Since i just read random and incorrect speculation ill answer it all here
in January 2020 walking home one night I got hit by a car didn't wake up for a month. I was dead, lucky to have lived and when I did wake up and became more clear headed. Was actually told by the nurse's, and Drs plus my parents then what all was happening. And obviously i was in excruciating pain too. Since my Pelvic Bone/Right Shoulder/Arm are also now plated together and have been surgically reconstructed. My Right knee buckled when i got hit and the Surgeon did my Knee last of al the surgeries since it was least serious i was told. So only in about a year ago so 2021 was I fully though all of my surgeries required. The entire situation for me was seriously traumatic and you all just haha and lol lol on a poker forum which is fine whatever but just know and serious as a heart attack this was NOT something overexaggerated or lied about for sympathy. I was hurt and alone and I knew that. Serious head trauma and TBI was a part of it and now, i do randomly get dizzy often or when I walk into big spaces like a Home Depot ill get dizzy until i find my own equilibrium again. Also ached and pains where the metal is and will be forever now do happen, which are annoying but i don't cry for sympathy even tho sometimes, you know you're hurt. So you realize too then, IDGAF if you disrespected me shamed me hated on me. When all I needed and more than ever in my life was a friend, people close to me. And that's serious too but I don't think i was led in a good direction now at all, i was hurt. Also devastating for me and going to be very hard to get over, especially if im correct about some other things happening here now.
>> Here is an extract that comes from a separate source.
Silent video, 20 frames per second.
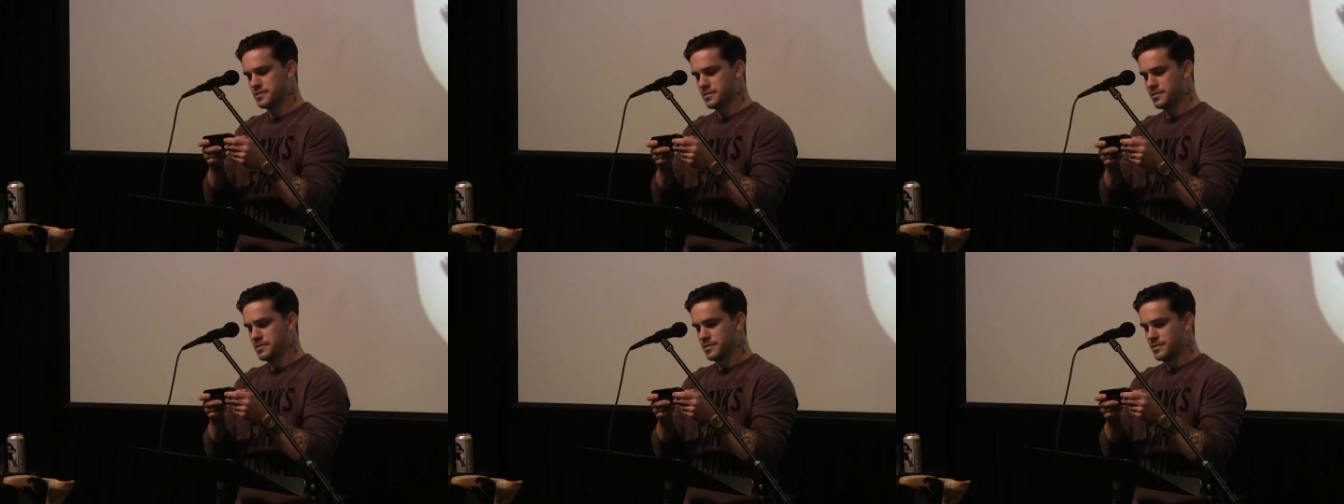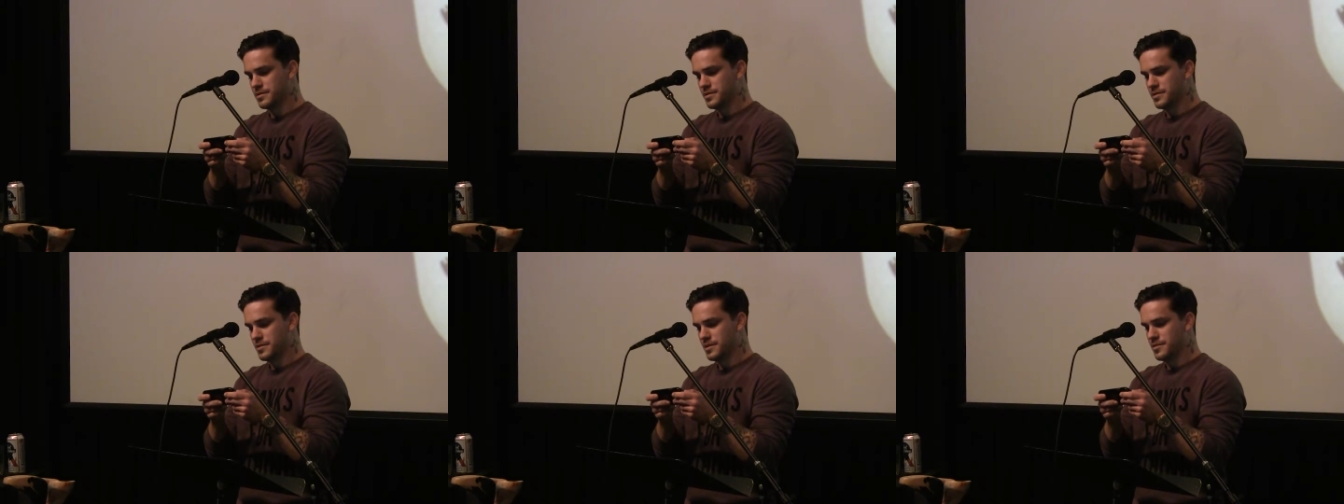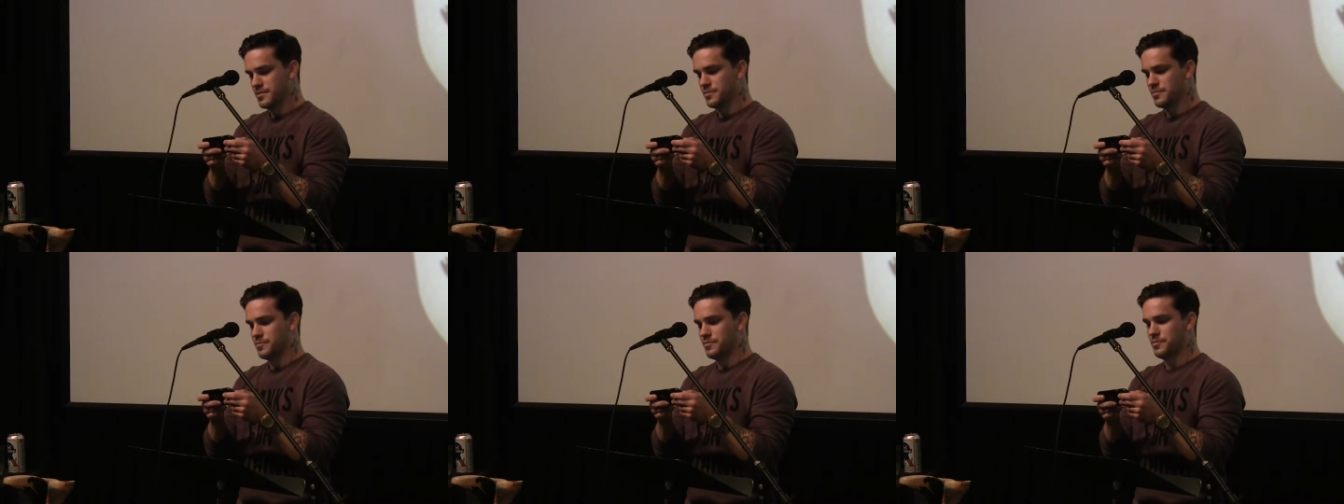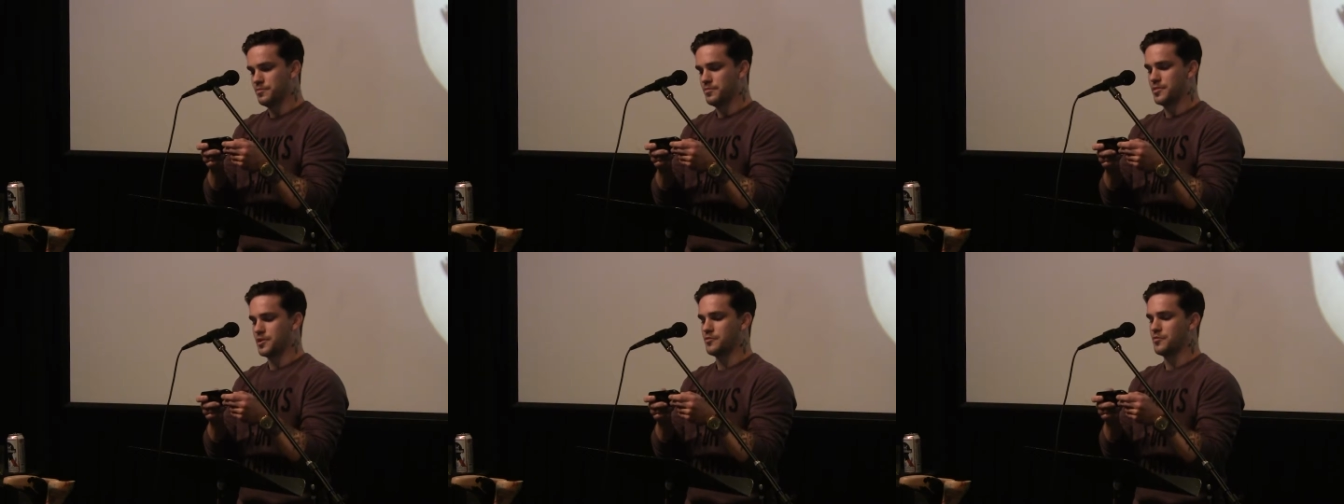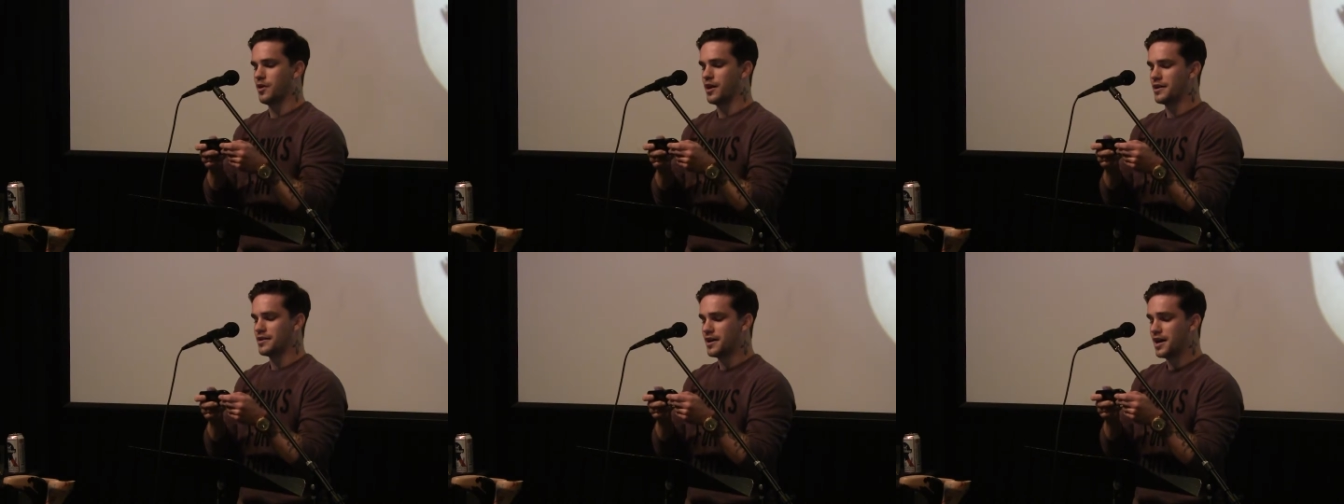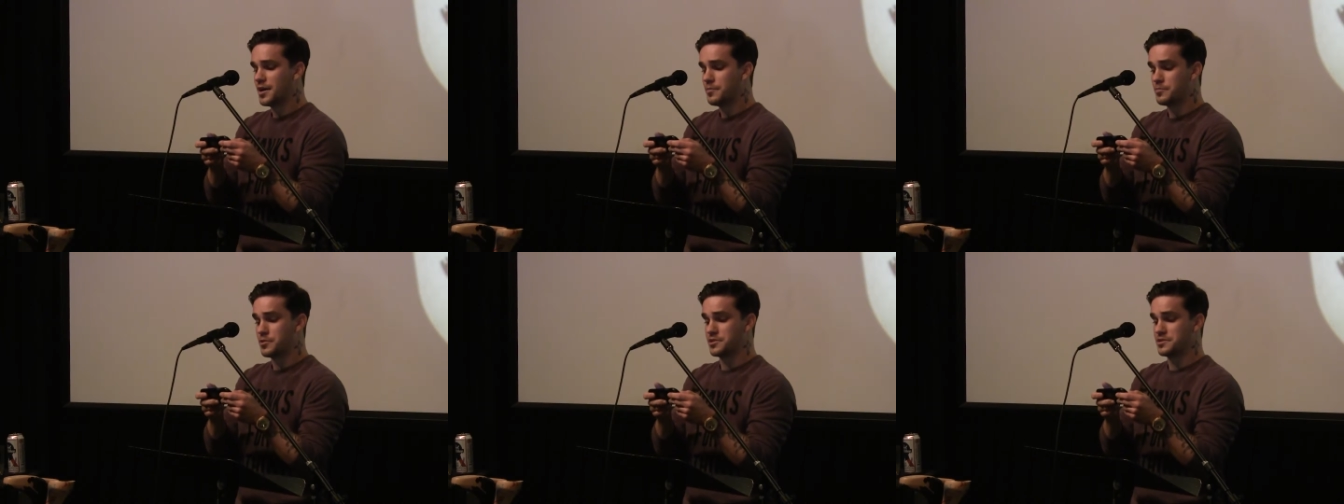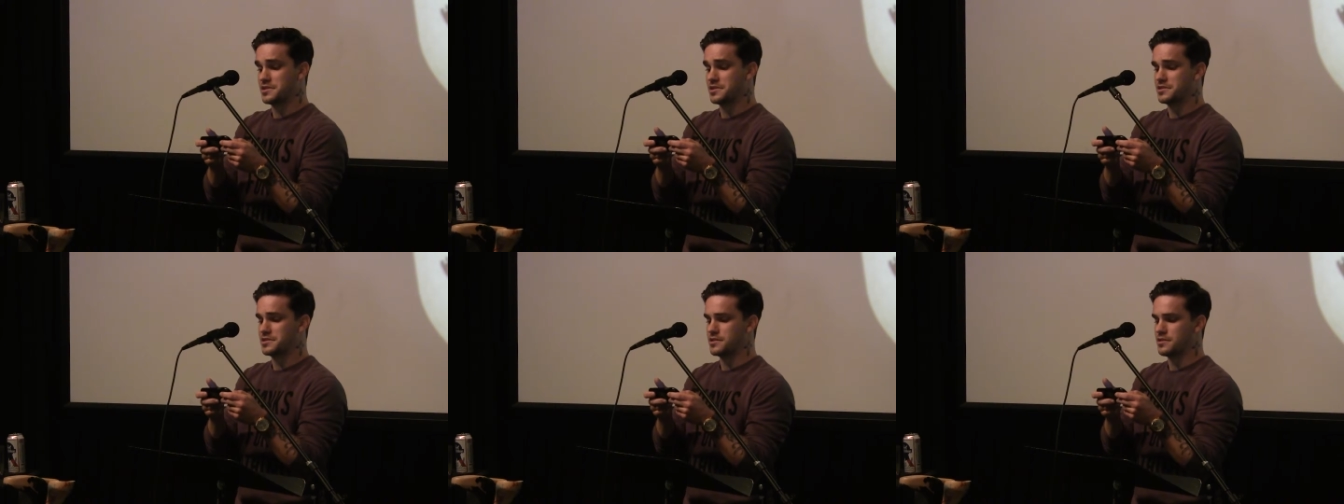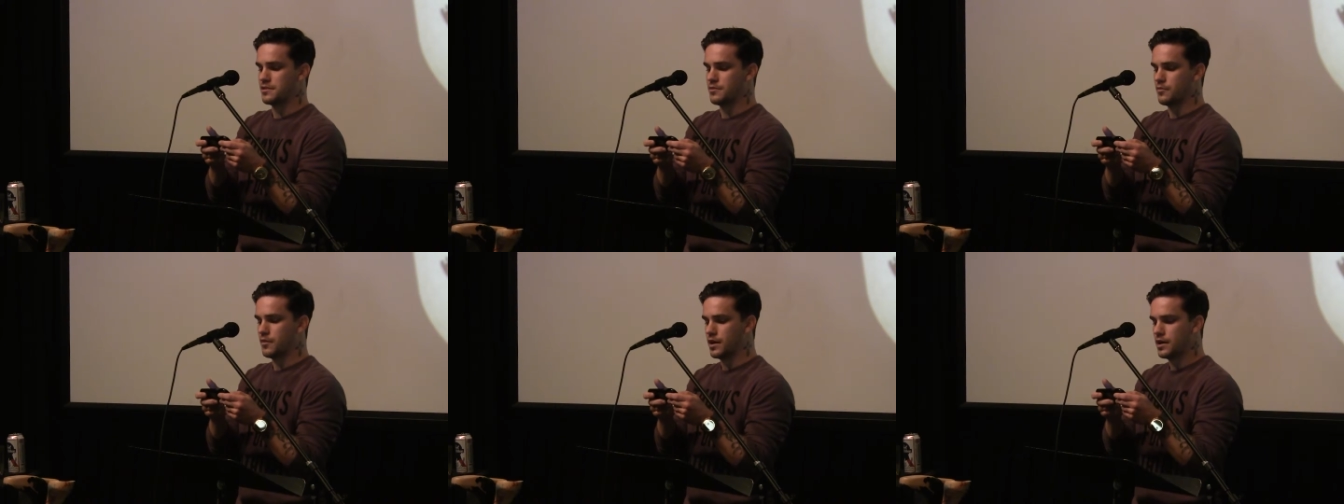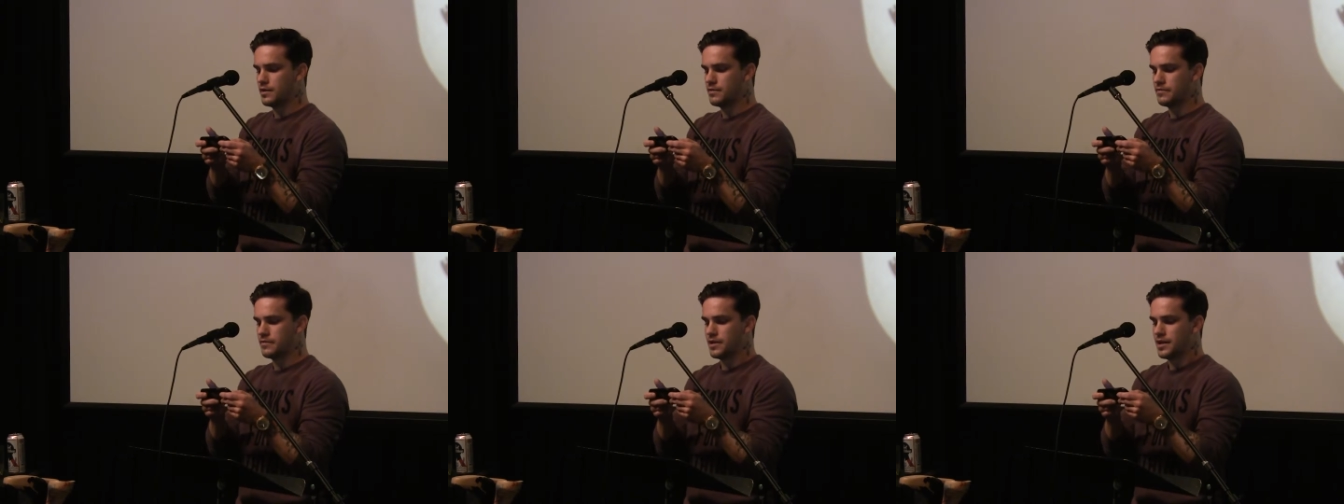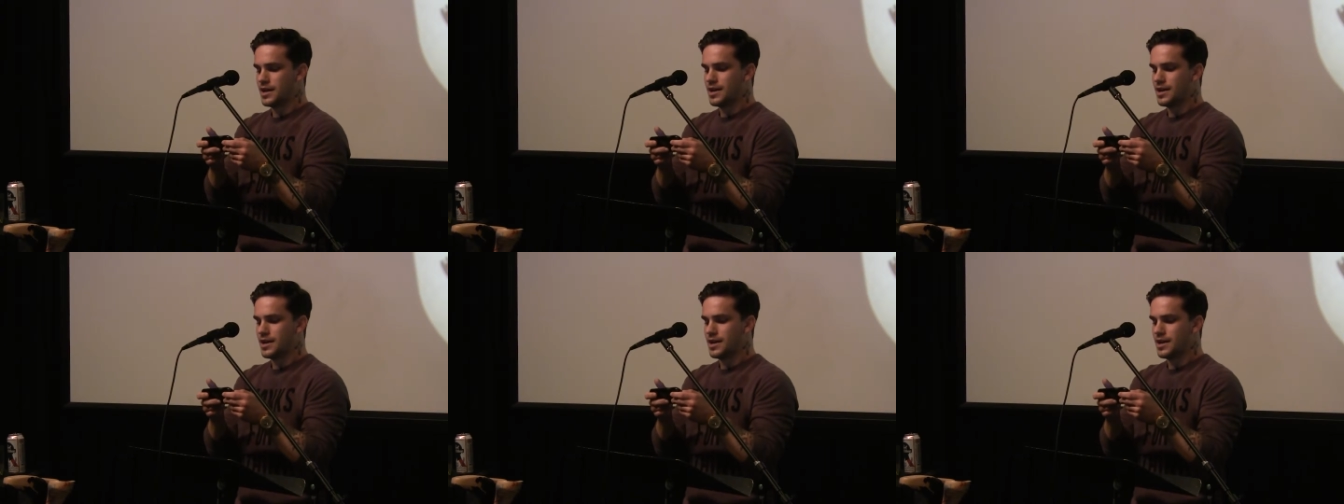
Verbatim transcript: But why not, persisted the wife.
This wasn't part of my plan only 18 months ago so in ways its thrust upon me now, and really. Ill just keep moving head straight, and yeah be hurt but what im confident with is this. I feel i tried to do this all correct and buy this home with my mother, which was my dream and that's now been so ruined, im just hurt. And alone so yeah, when people are hurt and alone they usually arent them best selves so, ill figure it out. I was a homeowner with my mother so that always will make me proud since didnt actually try and only think about myself when i spent the lawsuit money I got hit by a car to get. Lucky im not paralyzed and dead didn't walk for a year. I was in a wheelchair first and had to learn to walk one foot after the next. And in that Orth Rehabilitation i was with a kid who will never walk again, that was scary to see him and realize, i was going to be able to walk again. And i knew that after couple months but it was very very just, traumatic and draining for me honestly. Also moved 18 months ago so had to change all my Drs and Therapists and haven't been doing a good job of that at all so i just stopped now, its so much effort that really with everything else happening, I cant be bothered right now. And to feel so wrongly made fun of when im not even a Convicted felon in life. That misdemeanor mugshot that made its way around the forum was a fight with my DAD in 2010 and i loved, poker you all just shamed me here for that. On was my worst day so, oh well. Poker players wanted me to only be known by my worst day and that's fine but I didn't ask for that to be this way now.